Air Algerie presently accounts for more than half of the 100 daily flights operated between the north African nation and its former colonial power. Aigle Azur, a French carrier part-owned by China’s HNA Group, is in second place with a 37% share, while Air France operates just 8% of flights in the market. Open skies would decimate this cosy oligarchy.
Nonetheless, even though liberalisation is not an imminent prospect, Bouderbala remains interested in the possible benefits to efficiency and scale that a low-cost offshoot could bring.
“I have talked with several people within the company and the concept of a low-cost [operation] has not been rejected,” he insisted. “We will study the different aspects of a low-cost carrier to find the right solution. But I can’t say if it’s going to be a new airline or a subsidiary. I don’t know which form it will take.”
While taking steps to fortify the European network, the chief executive must also now re-evaluate Air Algerie’s long-standing commitment to expand in its home continent.
At present, just four destinations are served in west Africa (Dakar, Senegal; Niamey, Niger; Nouakchott, Mauritania; and Ouagadougou) plus three in north Africa (Casablanca, Morocco; Tunis, Tunisia; and Cairo, Egypt). That excludes the very extensive domestic network of about 30 Algerian points.
Previous statements by the flag-carrier have suggested that Chad, Djibouti, Ethiopia, Nigeria and South Africa could join the network in the years ahead. Speaking less than a fortnight after taking on the top job, however, Bouderbala was understandably reluctant to pin down any strategic decisions.
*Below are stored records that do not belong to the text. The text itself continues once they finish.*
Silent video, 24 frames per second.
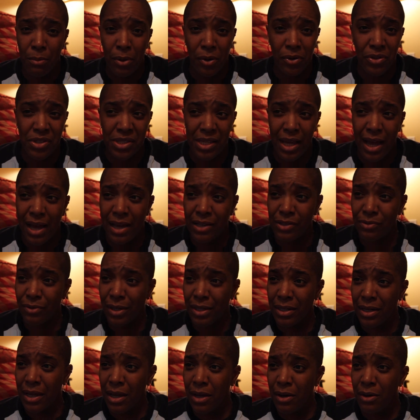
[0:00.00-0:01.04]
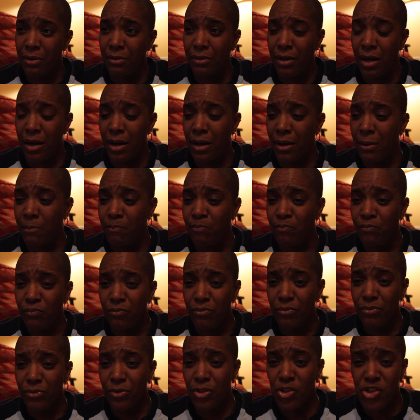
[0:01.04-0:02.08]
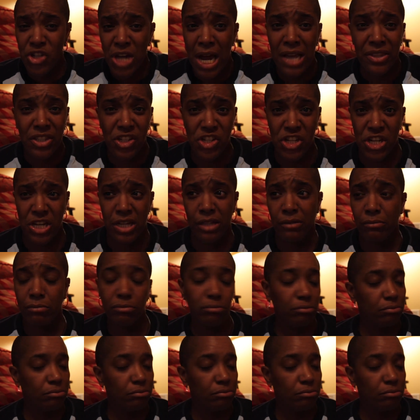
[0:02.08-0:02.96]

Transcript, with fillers: both sides right now. Um, you shot the shit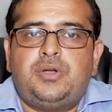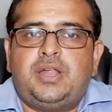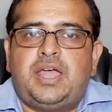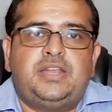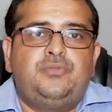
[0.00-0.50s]

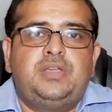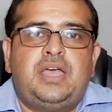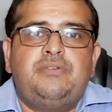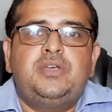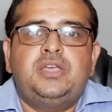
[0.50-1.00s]
and we
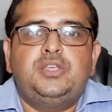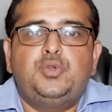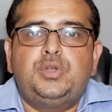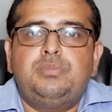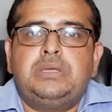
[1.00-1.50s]
have
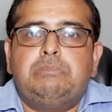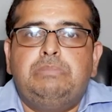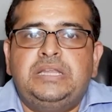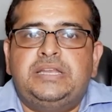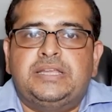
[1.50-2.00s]
uremic
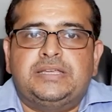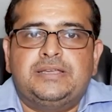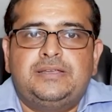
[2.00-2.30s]
bleeding,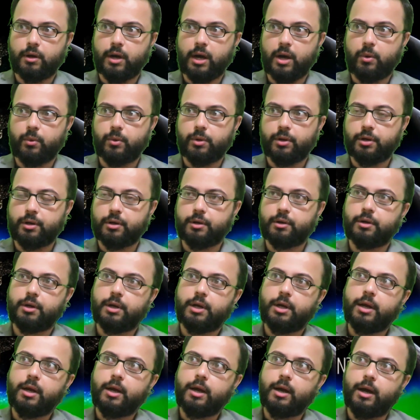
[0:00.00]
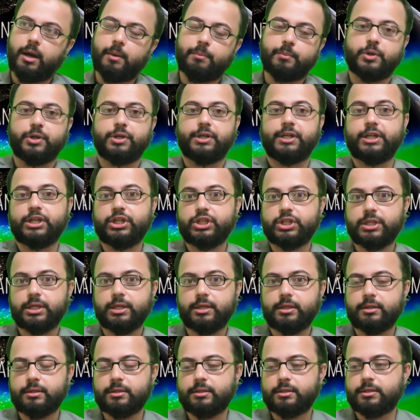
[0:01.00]
our
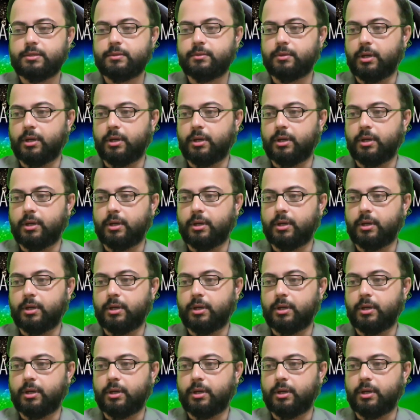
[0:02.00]
predictions,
“All these matters need to be discussed,” he insisted. “Maybe [we will grow] within Africa to make a hub; we are analysing our network development [options]. But first, we want to reinforce the existing routes.”
More ambitious long-haul growth will need to be carefully considered.
The airline presently serves just one destination in North America (Montreal, Canada) and one in Asia (Beijing, China). New York, Shanghai and Sao Paulo, Brazil are the most likely candidates for expansion.
But the arrival of new wide-bodies does not make long-haul growth a foregone conclusion; the A330s could also be used to boost frequencies to Dubai, for example, or to up-gauge narrow- body services to Istanbul.
Closer cooperation with Tassili Airlines, meanwhile, may deliver some efficiency gains. The carrier was founded in 1997 as a joint venture between Air Algerie and Sonatrach, the state-owned oil company, initially to ferry oil workers across the vast, energy-rich country.
Although Air Algerie subsequently sold its stake to Sonatrach in 2005, the two carriers maintain close links. Tassili’s expansion into the scheduled international market was followed, in June, by the announcement of a shared ticketing agreement with its former shareholder. The cooperation will enhance travel options for customers, while making it easier for the airlines to synchronise flights.
There is no denying that Bouderbala has his work cut out trying to push through reforms at the 68-year-old flag-carrier. Inefficiency and bureaucracy are endemic to Algeria’s national industries – long dominated by the state due to the country’s socialist path post-independence.
But, having formerly served as director general of the customs authority, the chief executive has both personal and professional experience of the challenges facing Air Algerie.
“[My time as] the managing director of customs at the ministry gave me the opportunity to travel a lot with Air Algerie and, thus, to get acquainted with the airline,” he explained. “It enabled me to better understand how the airline operates.”
That first-hand knowledge will now be put to the test as the flag-carrier works to rehabilitate its image while maintaining steady growth. Its home market faces significant headwinds due to the double-whammy of falling oil prices and rising regional instability. Protectionism may shield the parastatal from losses in the short-term. But, longer term, Bouderbala’s vision of commercial excellence will require tough decisions to be taken over dependence on the state.